**RECORDS SHOWN:**

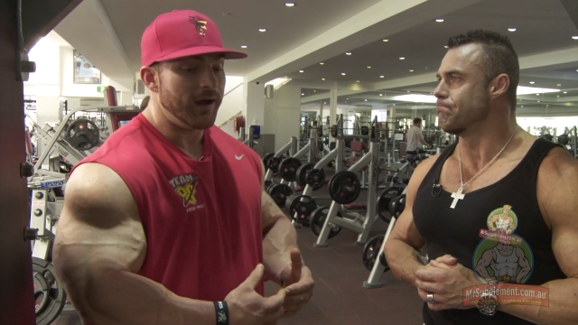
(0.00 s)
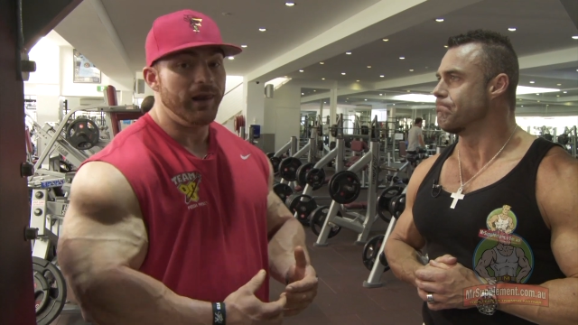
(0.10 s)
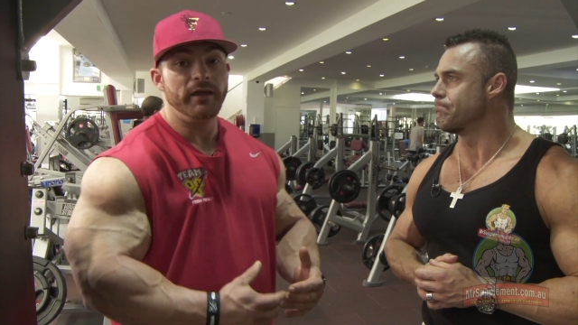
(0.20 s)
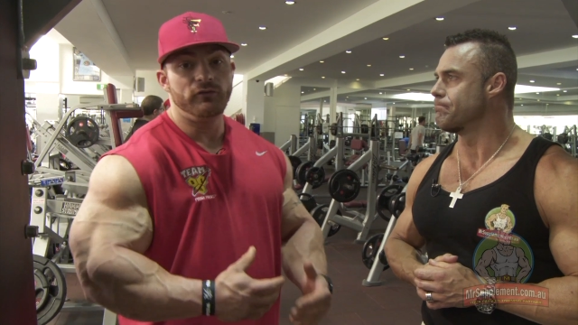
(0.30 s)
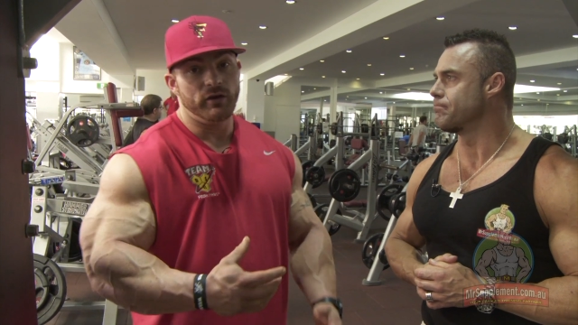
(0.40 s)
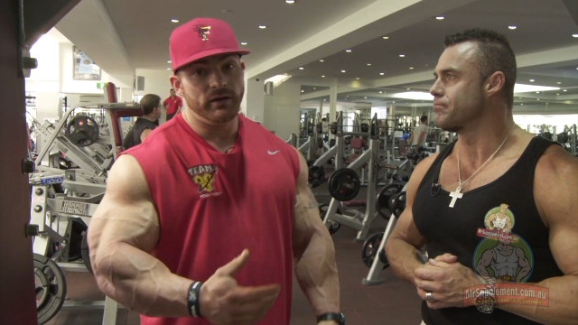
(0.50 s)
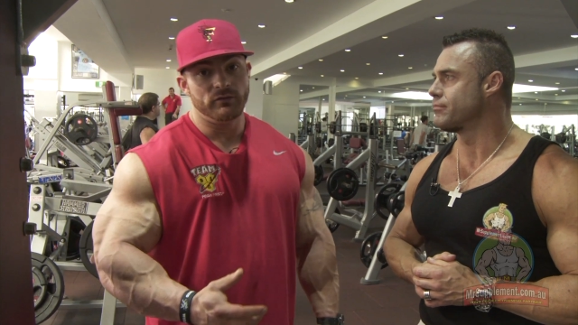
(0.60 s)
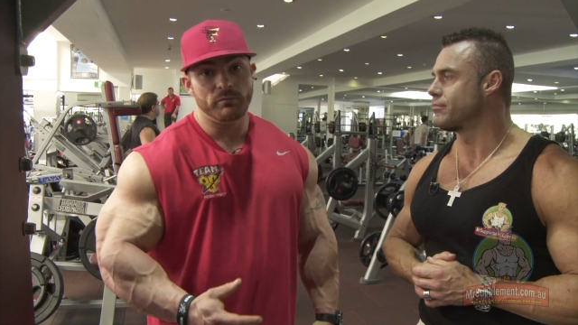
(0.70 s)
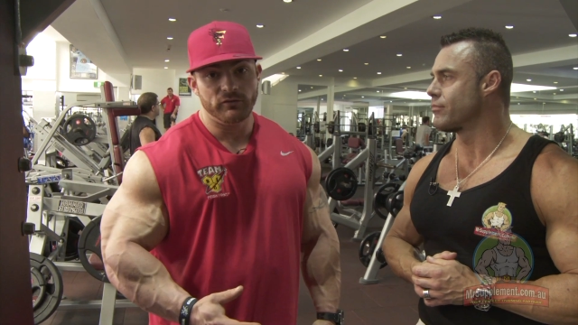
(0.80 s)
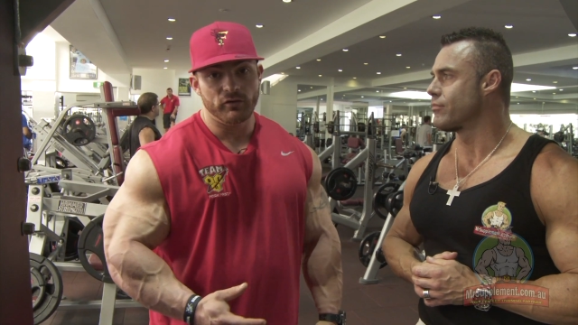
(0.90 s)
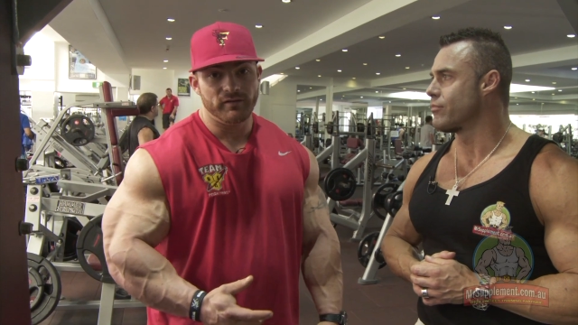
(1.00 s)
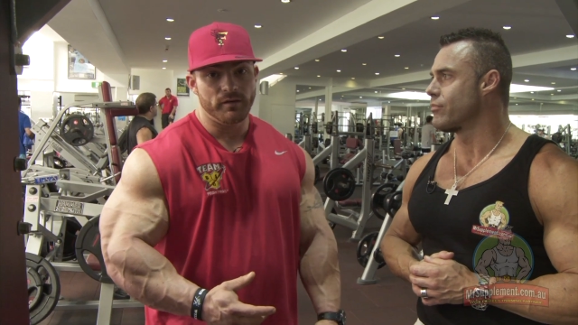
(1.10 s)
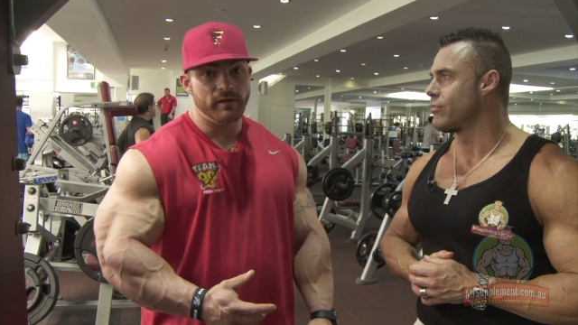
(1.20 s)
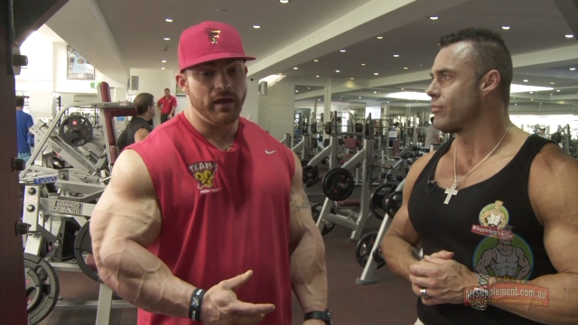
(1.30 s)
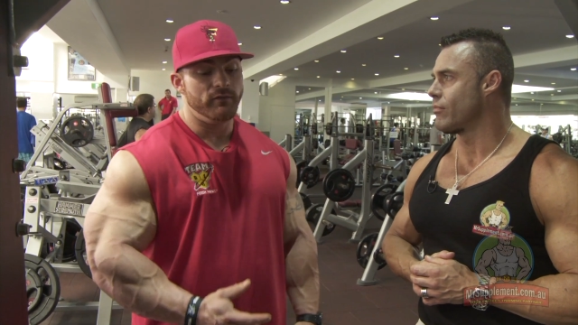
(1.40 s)
Speaker 1: I like training my
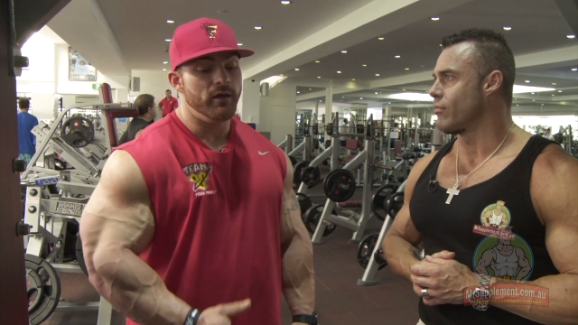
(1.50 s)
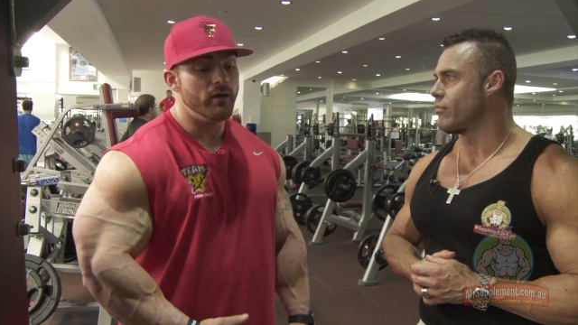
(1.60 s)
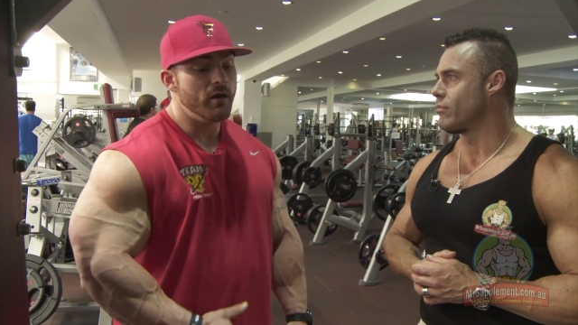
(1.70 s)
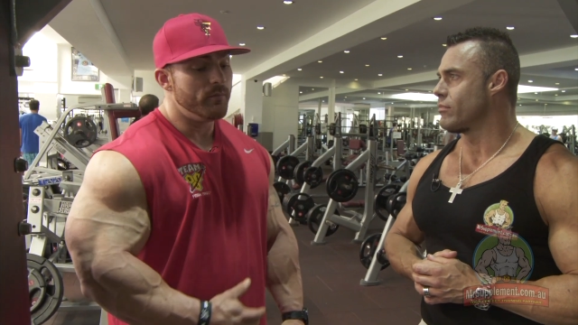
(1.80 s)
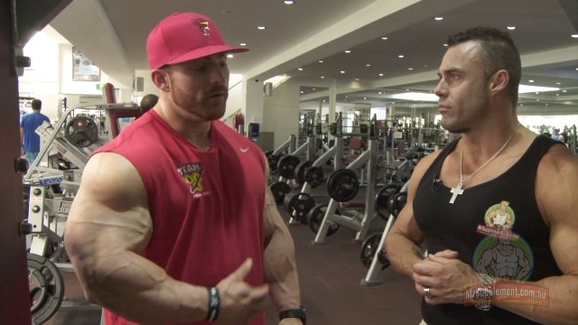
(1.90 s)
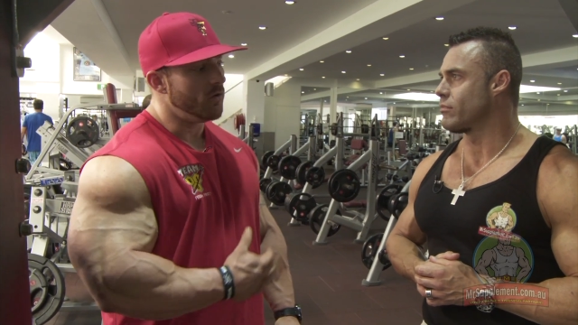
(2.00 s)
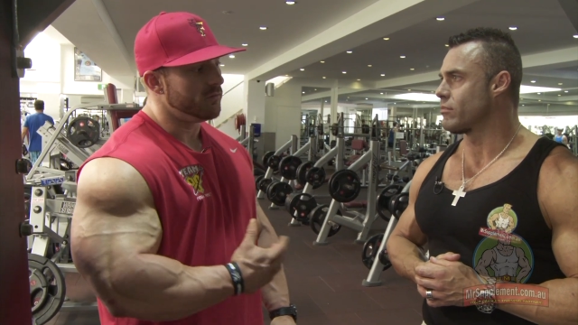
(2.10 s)
triceps heavy, but I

**THE TASK:** Repeat the entries exactly as they are given, leaving out each image.

**REPLY:**
(0.00 s)
(0.10 s)
(0.20 s)
(0.30 s)
(0.40 s)
(0.50 s)
(0.60 s)
(0.70 s)
(0.80 s)
(0.90 s)
(1.00 s)
(1.10 s)
(1.20 s)
(1.30 s)
(1.40 s)
Speaker 1: I like training my
(1.50 s)
(1.60 s)
(1.70 s)
(1.80 s)
(1.90 s)
(2.00 s)
(2.10 s)
triceps heavy, but I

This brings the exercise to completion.